[concurrency-interest] Overhead of ThreadLocal data

Nathan and Ila Reynolds nathanila at gmail.com
Mon Nov 12 10:31:18 EST 2018

What about replacing ThreadLocal.ThreadLocalMap with WeakHashMap?  
WeakHashMap uses a ReferenceQueue to track stale entries and WeakHashMap 
gets rid of stale entries with every access.  WeakHashMap checks the 
entry's hash before checking the key for equality.  Using WeakHashMap 
eliminates the cost of maintaining ThreadLocalMap which is essentially a 


On 10/19/2018 11:45 AM, Shevek wrote:
> This sounds VERY like the behaviour we observed - the WeakReferences 
> not getting cleared would make total sense for causing the linear scans.
> On 10/19/18 8:09 AM, Gil Tene via Concurrency-interest wrote:
>> The problem with “short lived” thread locals that do not explicitly 
>> use remove() when they are no longer needed, is that in those 
>> situations “short lived” means “until the next GC detects that the 
>> ThreadLocal is no longer reachable, and the weak reference to that 
>> ThreadLocal starts returning nulls”. Scanning for stale entries more 
>> frequently, or on an API call, won’t help these situations because 
>> the map entries are not “stale” until the collector determines the 
>> unreachability of their related ThreadLocal instances.

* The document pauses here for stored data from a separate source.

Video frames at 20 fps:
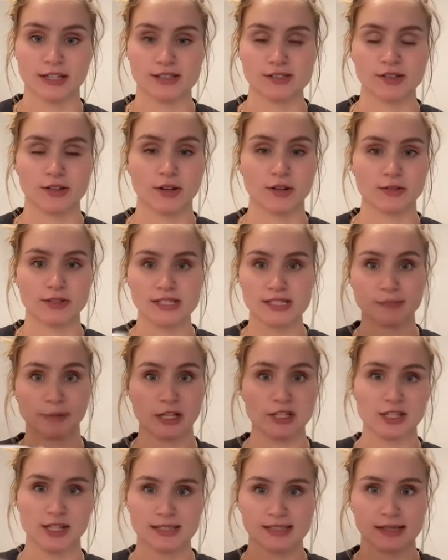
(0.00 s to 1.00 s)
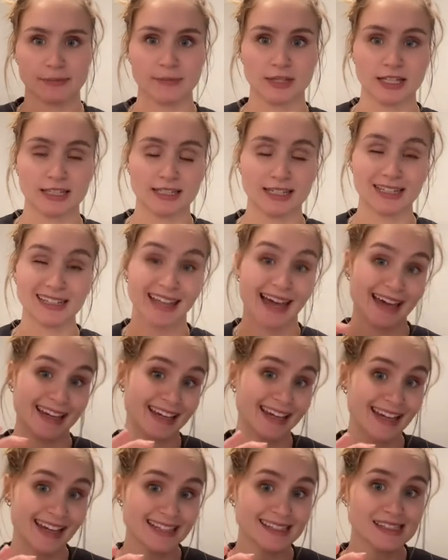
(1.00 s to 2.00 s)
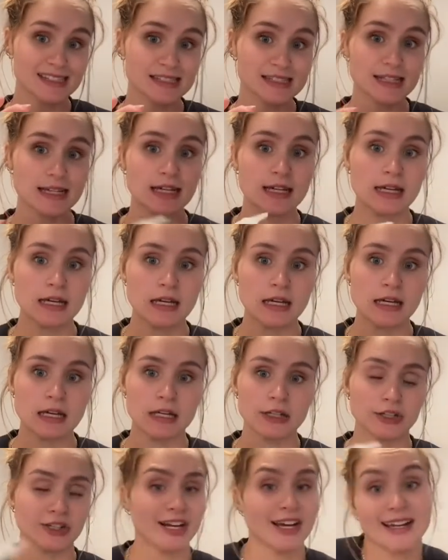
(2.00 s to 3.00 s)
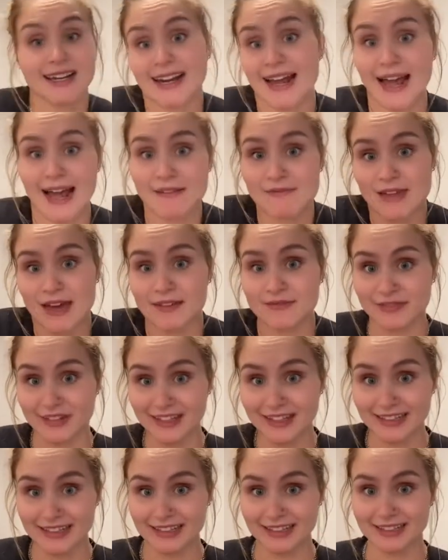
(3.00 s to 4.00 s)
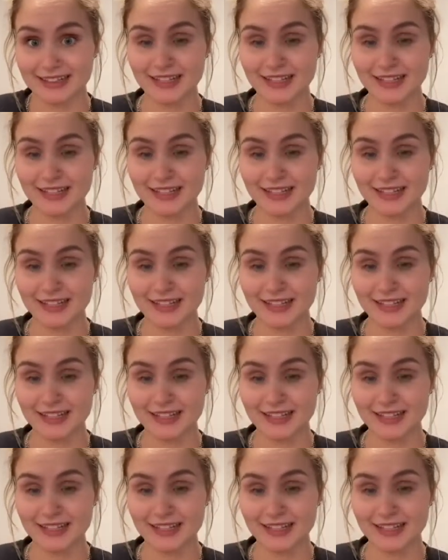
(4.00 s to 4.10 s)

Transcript: so the sponge has something to glide against, you're not going to have that feeling.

When short 
>> lived ThreadLocals are created and die at a rate linear to 
>> application throughout, this leads to ThreadLocal maps in active 
>> threads holding thousands or millions of entries, to extremely long 
>> collision chains, and to situations where half the CPU is spent 
>> walking those chains in ThreadLocal.get().
>> Where would such a ThreadLocal instance creation rate come from? 

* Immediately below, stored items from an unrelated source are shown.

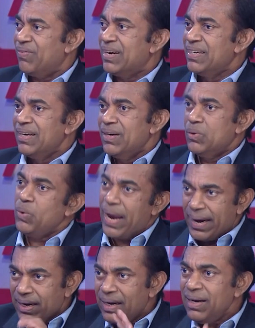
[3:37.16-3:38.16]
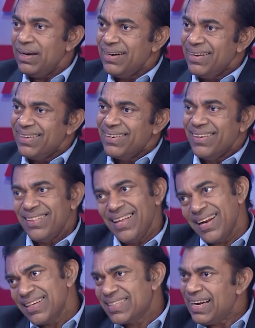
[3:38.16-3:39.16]
one. Mm. To handle,
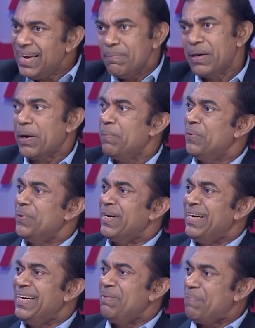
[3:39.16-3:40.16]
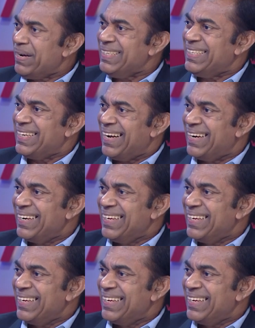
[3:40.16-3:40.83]
there is a labor tribunal in Pakistan.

>> We’ve seen it happen in the wild in quite a few places. I initially 
>> thought of it as an application or library-level misuse of a 
>> ThreadLocal, but with each instance of juc ReentrantReadWriteLock 
>> potentially using a ThreadLocal instance for internal coordination, 
>> application and library writers that use ReentrantReadWriteLock in a 
>> seemingly idiomatic way are often unaware of the ThreadLocal 
>> implications. A simple, seemingly valid pattern for using 
>> ReentrantReadWriteLock would be a system where arriving work 
>> “packets” are handled by parallel threads (doing parallel work within 
>> the work packet), where each work packet uses its own of 
>> ReentrantReadWriteLock instance for coordination of the parallelism 
>> within the packet.
>> With G1 (and C4, and likely Shenandoah and ZGC), with the current 
>> ThreadLocal implementation, the “means “until the next GC detects 
>> that the ThreadLocal is no longer reachable” meaning gets compounded 
>> by the fact that collisions in the map will actually prevent 
>> otherwise-unreachable ThreadLocal instances from becoming 
>> unreachable. As long as get() calls for other (chain colliding) 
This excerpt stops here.